Polynomial division is like long division with numbers, but it works with polynomials instead. The goal is to divide one polynomial, called the dividend, by another polynomial, the divisor, to obtain a quotient and a remainder. This process can simplify complex expressions and solve polynomial equations more easily.

Here's how it works:

• Set up the division with the dividend and the divisor.
• Divide the leading term of the dividend by the leading term of the divisor.
• Multiply the result by the divisor and subtract from the dividend.
• Repeat the process with the new polynomial until the degree of the remainder is less than the divisor.

In the original exercise, the dividend is a third-degree polynomial, and the divisor is a second-degree polynomial. By performing polynomial division, we simplified the expression into a quotient and a remainder.

Rational functions are expressions that can be written as the quotient of two polynomials. These functions can often be broken down into simpler components using polynomial division. Understanding this concept ensures you can handle various mathematical problems involving fractions of polynomials.

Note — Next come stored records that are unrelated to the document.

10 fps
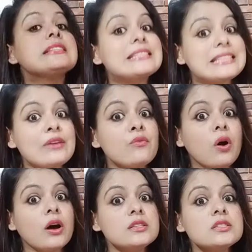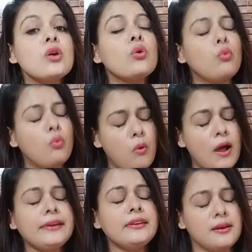She was
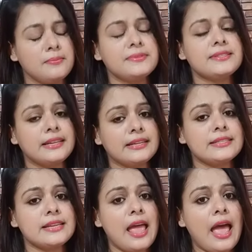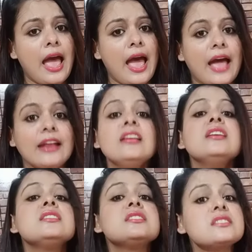quite upset and
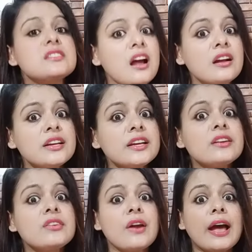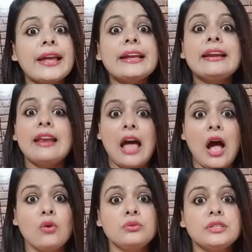started crying
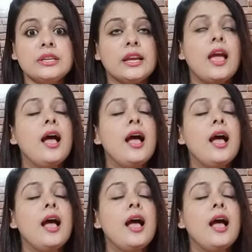loudly.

For instance, the function \( f(x) = \frac{x^3 - 3x^2 - 15}{x^2 + x + 3} \) is a rational function. The process of dividing these polynomials helps in rewriting the function as a sum of a polynomial and a proper rational function. This method deconstructs the complex function into a simpler form, making it easier to analyze or integrate if needed.

During such division, the resulting expression typically takes the form \( Q(x) + \frac{R(x)}{D(x)} \), where \( Q(x) \) is the quotient and \( R(x)/D(x) \) is the simpler rational part.

The quotient and remainder are crucial aspects of dividing polynomials. When you divide a polynomial by another, you're essentially trying to see how many times the divisor fits into the dividend. The quotient tells you this multiplicative factor, while the remainder indicates what is left after this division process.

In our context, after performing the long division, the quotient is given as \( x - 4 \) and the remainder is \( x - 3 \).

• Quotient \( Q(x) \): The main result after performing the division.
• Remainder \( R(x) \): The leftover part after the division process, smaller than the degree of the divisor.

These elements allow us to write \( f(x) \) as \( x - 4 + \frac{x - 3}{x^2 + x + 3} \). Understanding how to interpret and use the quotient and remainder is vital in simplifying rational functions and solving polynomial equations.